Stored items:
%%

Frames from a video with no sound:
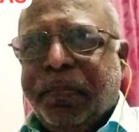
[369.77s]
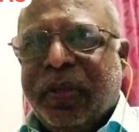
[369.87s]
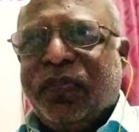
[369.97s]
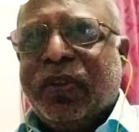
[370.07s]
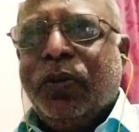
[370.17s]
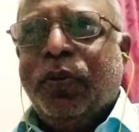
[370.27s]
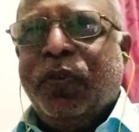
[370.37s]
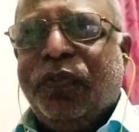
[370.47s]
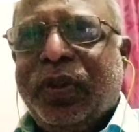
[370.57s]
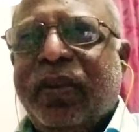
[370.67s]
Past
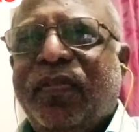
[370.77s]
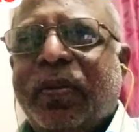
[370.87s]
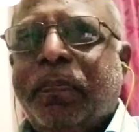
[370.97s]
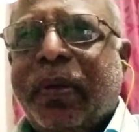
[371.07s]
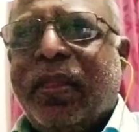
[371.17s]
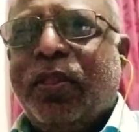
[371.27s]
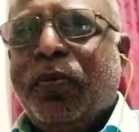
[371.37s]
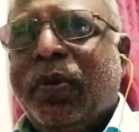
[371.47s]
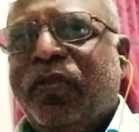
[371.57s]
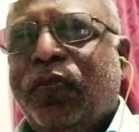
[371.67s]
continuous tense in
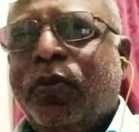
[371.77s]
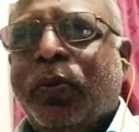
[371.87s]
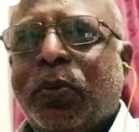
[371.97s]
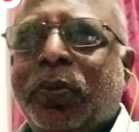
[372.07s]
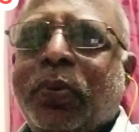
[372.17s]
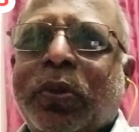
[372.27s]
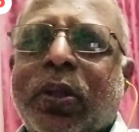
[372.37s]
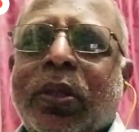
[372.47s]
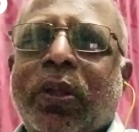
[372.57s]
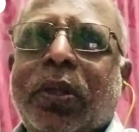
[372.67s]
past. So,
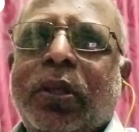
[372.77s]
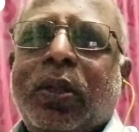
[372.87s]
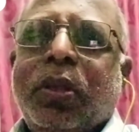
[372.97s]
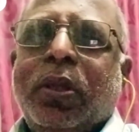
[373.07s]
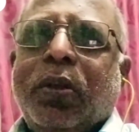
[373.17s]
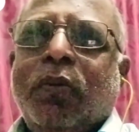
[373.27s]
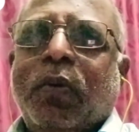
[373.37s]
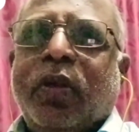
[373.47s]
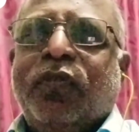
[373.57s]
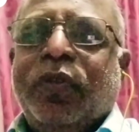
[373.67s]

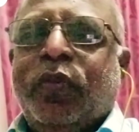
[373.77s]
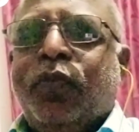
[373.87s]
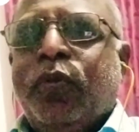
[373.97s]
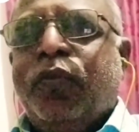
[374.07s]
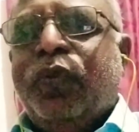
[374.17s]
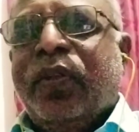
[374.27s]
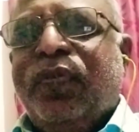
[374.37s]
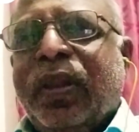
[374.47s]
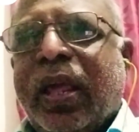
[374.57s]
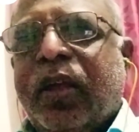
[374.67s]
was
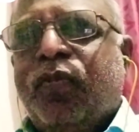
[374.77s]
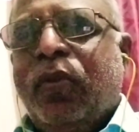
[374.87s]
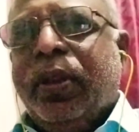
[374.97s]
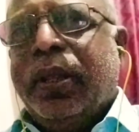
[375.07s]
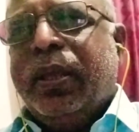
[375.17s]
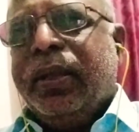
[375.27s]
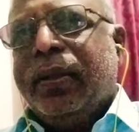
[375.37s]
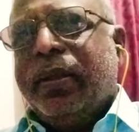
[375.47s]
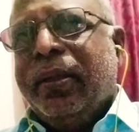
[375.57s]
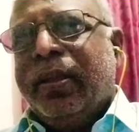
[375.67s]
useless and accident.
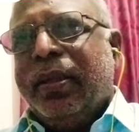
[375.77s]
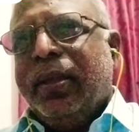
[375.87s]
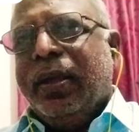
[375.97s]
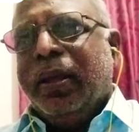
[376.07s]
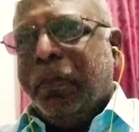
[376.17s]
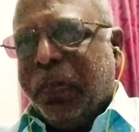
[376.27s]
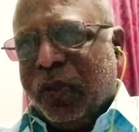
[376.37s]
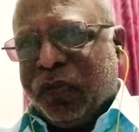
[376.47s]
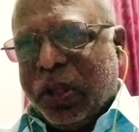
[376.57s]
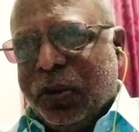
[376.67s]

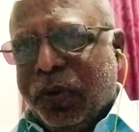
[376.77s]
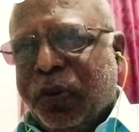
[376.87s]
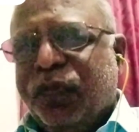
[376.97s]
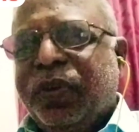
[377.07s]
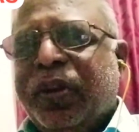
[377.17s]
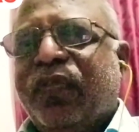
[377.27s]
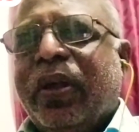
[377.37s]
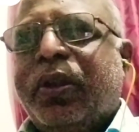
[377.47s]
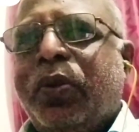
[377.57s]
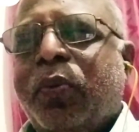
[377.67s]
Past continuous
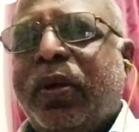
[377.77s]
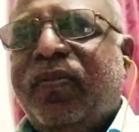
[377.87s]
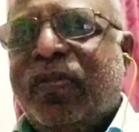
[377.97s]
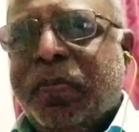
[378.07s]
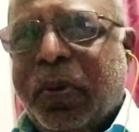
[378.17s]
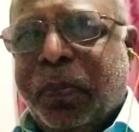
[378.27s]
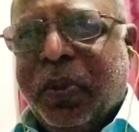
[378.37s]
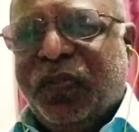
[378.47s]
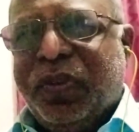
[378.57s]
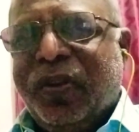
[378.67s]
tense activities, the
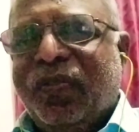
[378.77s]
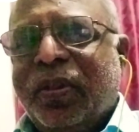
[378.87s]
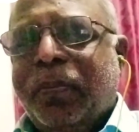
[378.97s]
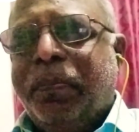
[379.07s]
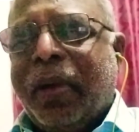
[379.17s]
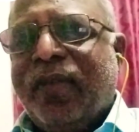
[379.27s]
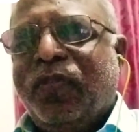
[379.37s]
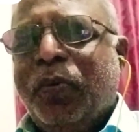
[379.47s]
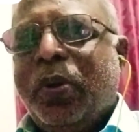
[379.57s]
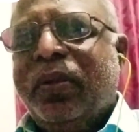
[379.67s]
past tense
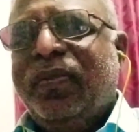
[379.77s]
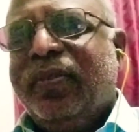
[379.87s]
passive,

%%

ABOUT THIS EXERCISE: Leave out the pictures and repeat the remaining data exactly.

COMPLETED TASK:
Frames from a video with no sound:
[369.77s]
[369.87s]
[369.97s]
[370.07s]
[370.17s]
[370.27s]
[370.37s]
[370.47s]
[370.57s]
[370.67s]
Past
[370.77s]
[370.87s]
[370.97s]
[371.07s]
[371.17s]
[371.27s]
[371.37s]
[371.47s]
[371.57s]
[371.67s]
continuous tense in
[371.77s]
[371.87s]
[371.97s]
[372.07s]
[372.17s]
[372.27s]
[372.37s]
[372.47s]
[372.57s]
[372.67s]
past. So,
[372.77s]
[372.87s]
[372.97s]
[373.07s]
[373.17s]
[373.27s]
[373.37s]
[373.47s]
[373.57s]
[373.67s]

[373.77s]
[373.87s]
[373.97s]
[374.07s]
[374.17s]
[374.27s]
[374.37s]
[374.47s]
[374.57s]
[374.67s]
was
[374.77s]
[374.87s]
[374.97s]
[375.07s]
[375.17s]
[375.27s]
[375.37s]
[375.47s]
[375.57s]
[375.67s]
useless and accident.
[375.77s]
[375.87s]
[375.97s]
[376.07s]
[376.17s]
[376.27s]
[376.37s]
[376.47s]
[376.57s]
[376.67s]

[376.77s]
[376.87s]
[376.97s]
[377.07s]
[377.17s]
[377.27s]
[377.37s]
[377.47s]
[377.57s]
[377.67s]
Past continuous
[377.77s]
[377.87s]
[377.97s]
[378.07s]
[378.17s]
[378.27s]
[378.37s]
[378.47s]
[378.57s]
[378.67s]
tense activities, the
[378.77s]
[378.87s]
[378.97s]
[379.07s]
[379.17s]
[379.27s]
[379.37s]
[379.47s]
[379.57s]
[379.67s]
past tense
[379.77s]
[379.87s]
passive,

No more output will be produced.